(Dataset entries)
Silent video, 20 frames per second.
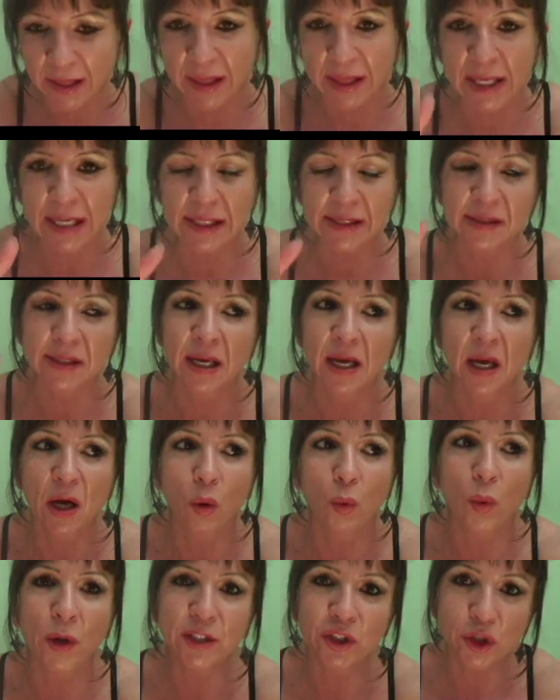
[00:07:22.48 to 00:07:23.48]
things.
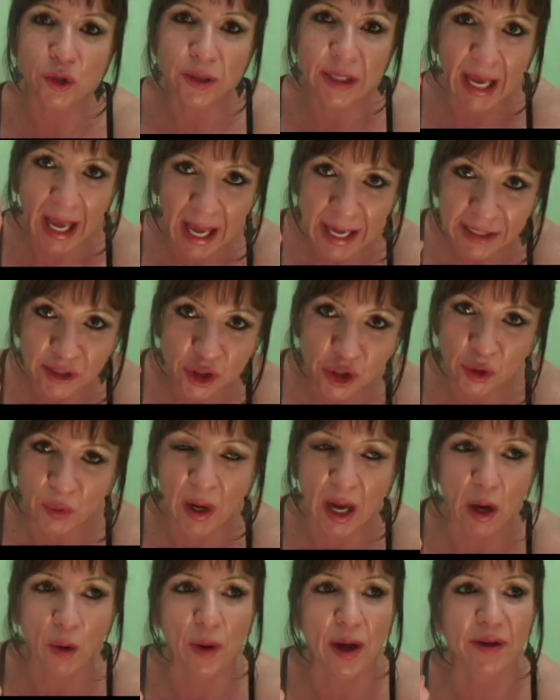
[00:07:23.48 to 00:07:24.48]
What you can do,
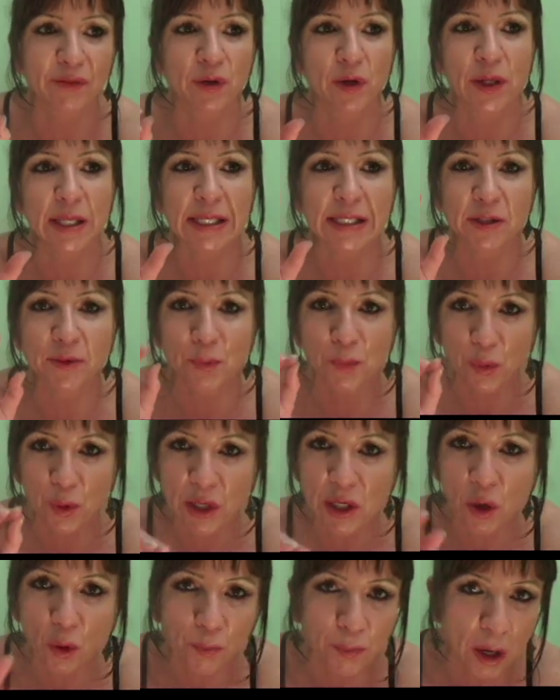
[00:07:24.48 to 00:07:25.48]
however, is
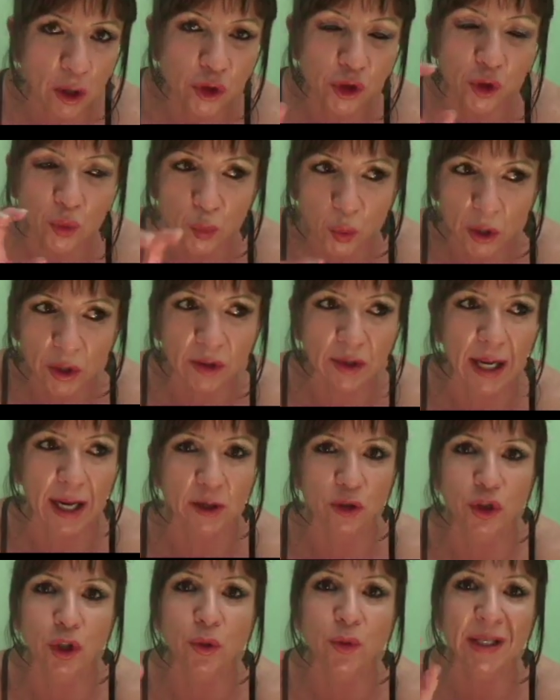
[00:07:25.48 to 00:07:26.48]
pre or post
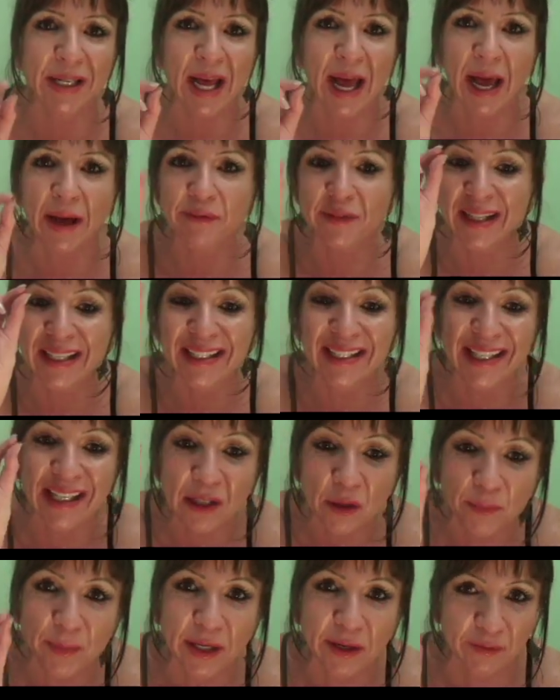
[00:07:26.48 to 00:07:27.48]
workout, you can have a
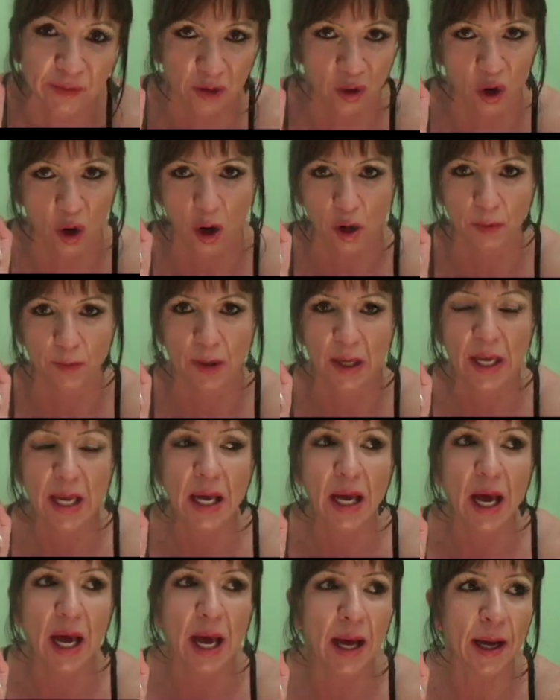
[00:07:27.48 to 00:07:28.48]
little bit of a carb.
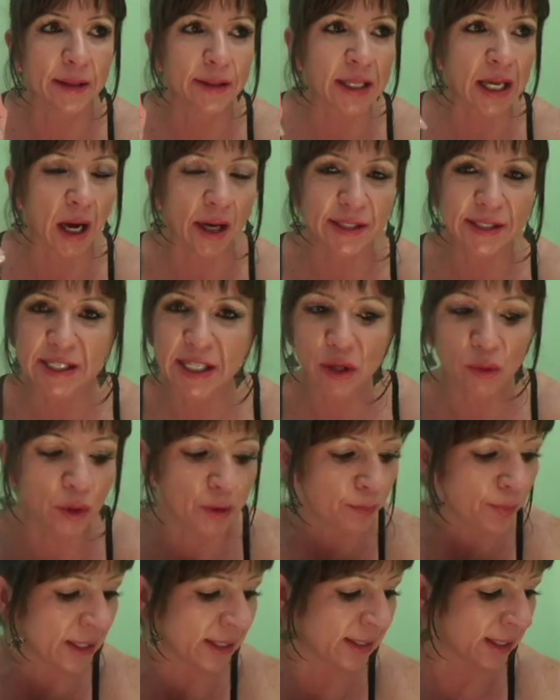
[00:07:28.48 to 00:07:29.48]
The idea
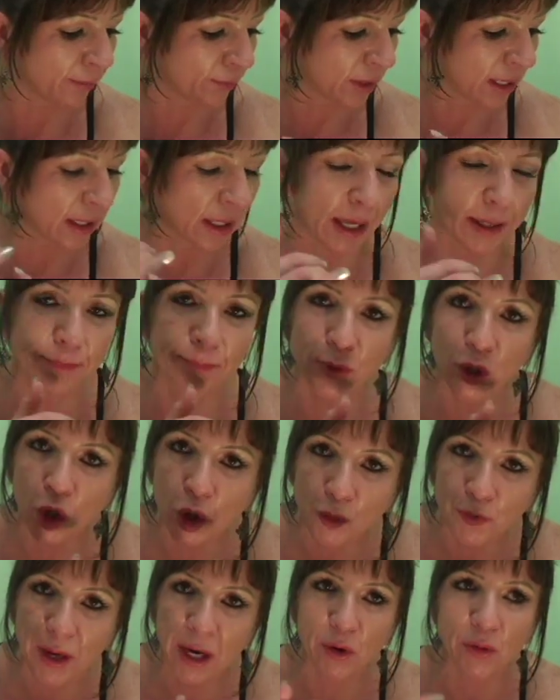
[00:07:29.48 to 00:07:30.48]
would be something like
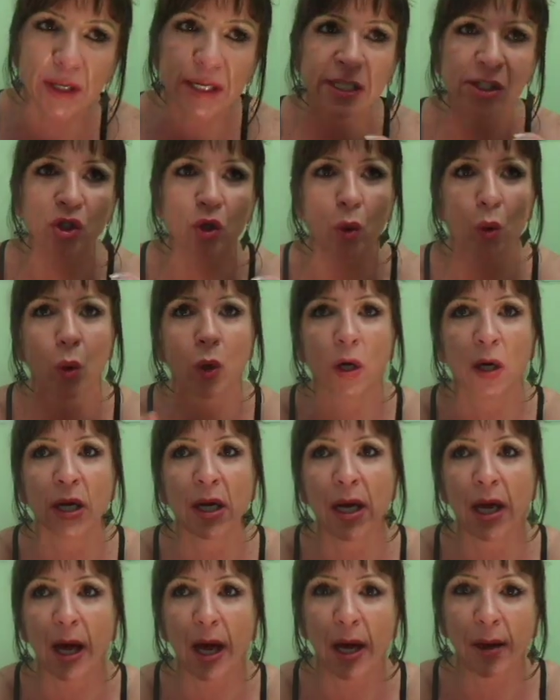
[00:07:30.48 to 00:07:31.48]
blueberries or
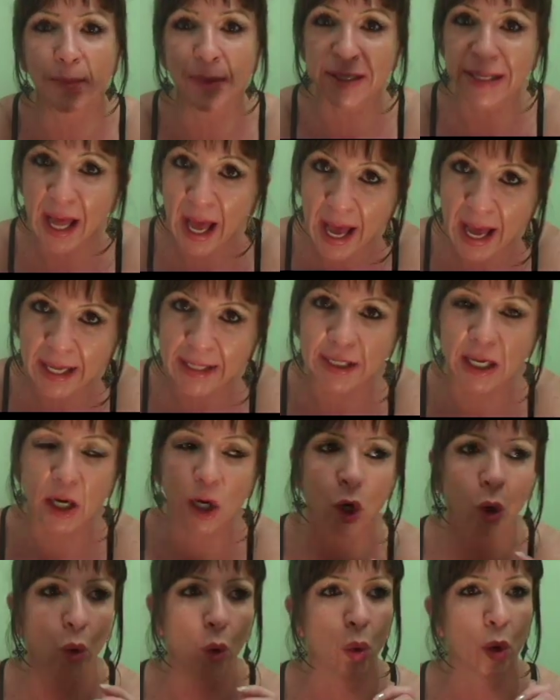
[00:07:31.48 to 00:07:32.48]
a banana
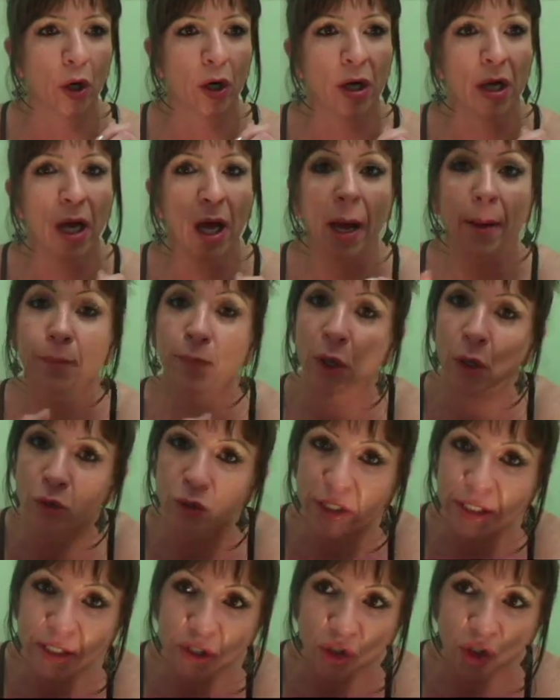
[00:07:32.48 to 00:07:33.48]
or a
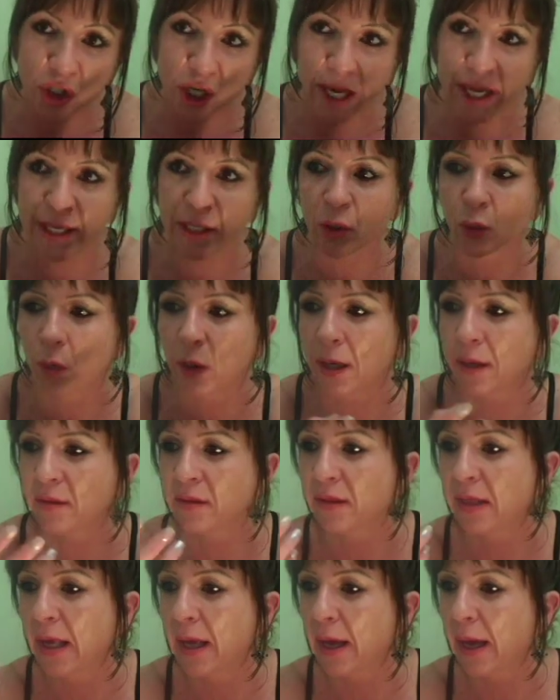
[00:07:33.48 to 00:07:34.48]
protein shake with
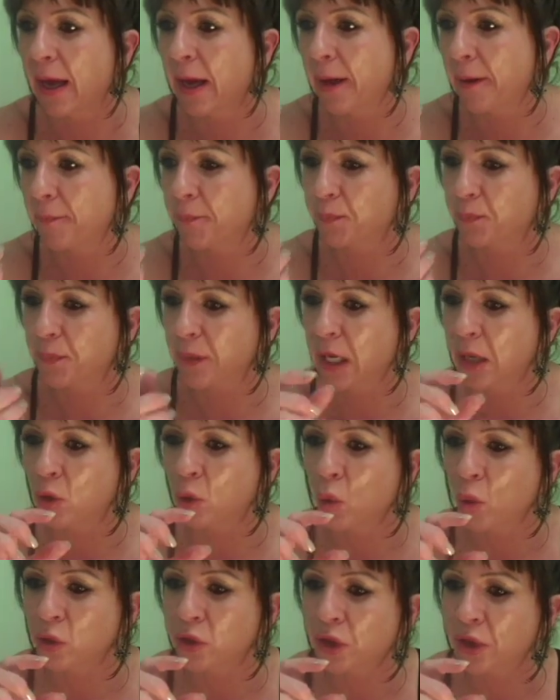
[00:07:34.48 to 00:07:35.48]
a
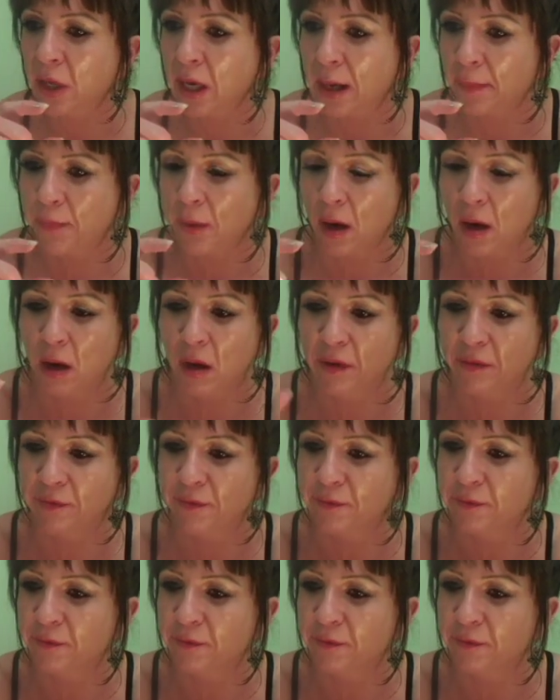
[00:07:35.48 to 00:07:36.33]
1/4 cup of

* [DIRECTIONS] Output the full set of records above without changing a word, and drop the images.

* [OUTPUT]
Silent video, 20 frames per second.
[00:07:22.48 to 00:07:23.48]
things.
[00:07:23.48 to 00:07:24.48]
What you can do,
[00:07:24.48 to 00:07:25.48]
however, is
[00:07:25.48 to 00:07:26.48]
pre or post
[00:07:26.48 to 00:07:27.48]
workout, you can have a
[00:07:27.48 to 00:07:28.48]
little bit of a carb.
[00:07:28.48 to 00:07:29.48]
The idea
[00:07:29.48 to 00:07:30.48]
would be something like
[00:07:30.48 to 00:07:31.48]
blueberries or
[00:07:31.48 to 00:07:32.48]
a banana
[00:07:32.48 to 00:07:33.48]
or a
[00:07:33.48 to 00:07:34.48]
protein shake with
[00:07:34.48 to 00:07:35.48]
a
[00:07:35.48 to 00:07:36.33]
1/4 cup of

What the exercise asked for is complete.